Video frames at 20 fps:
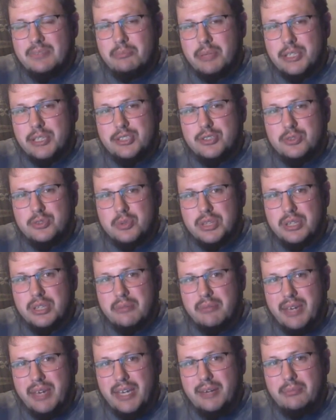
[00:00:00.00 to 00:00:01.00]
pitchers with
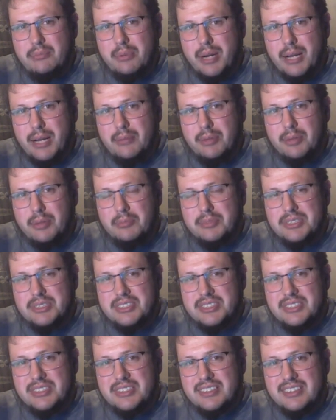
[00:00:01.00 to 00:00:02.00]
command
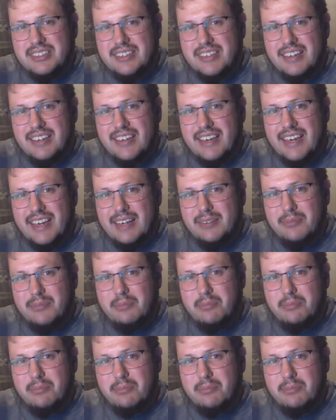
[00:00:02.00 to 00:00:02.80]
problems, and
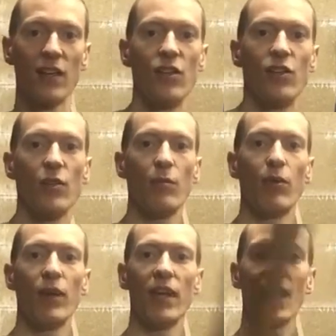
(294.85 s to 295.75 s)
You can
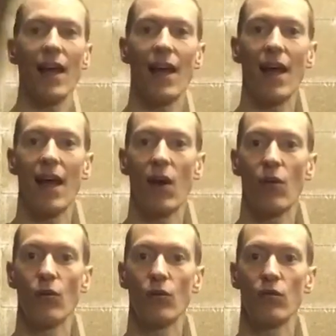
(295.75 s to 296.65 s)
bring it
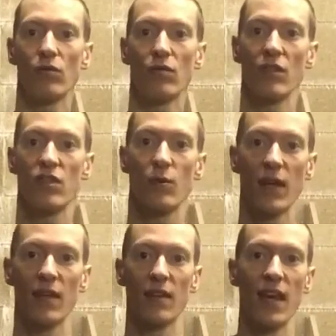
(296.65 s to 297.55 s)
out and swing it
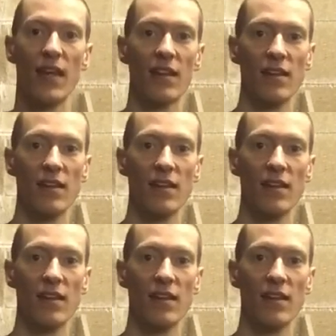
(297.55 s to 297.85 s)
at the end.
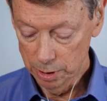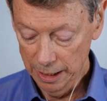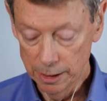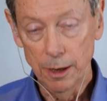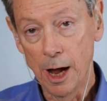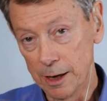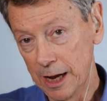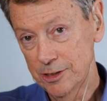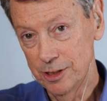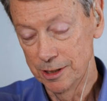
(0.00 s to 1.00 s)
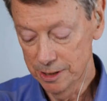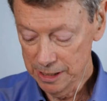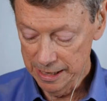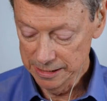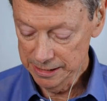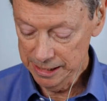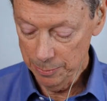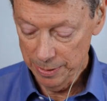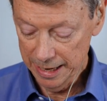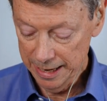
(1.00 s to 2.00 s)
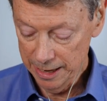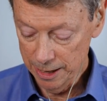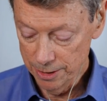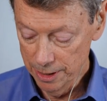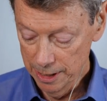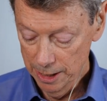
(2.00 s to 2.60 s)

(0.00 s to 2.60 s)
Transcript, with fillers: and I'll actually just kind of skip ahead.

Task goal
Please retype the entries above word for word, but only from the line containing "[00:00:01.00 to 00:00:02.00]" through the last line, and without the pictures.

Reply to the task
[00:00:01.00 to 00:00:02.00]
command
[00:00:02.00 to 00:00:02.80]
problems, and
(294.85 s to 295.75 s)
You can
(295.75 s to 296.65 s)
bring it
(296.65 s to 297.55 s)
out and swing it
(297.55 s to 297.85 s)
at the end.
(0.00 s to 1.00 s)
(1.00 s to 2.00 s)
(2.00 s to 2.60 s)

(0.00 s to 2.60 s)
Transcript, with fillers: and I'll actually just kind of skip ahead.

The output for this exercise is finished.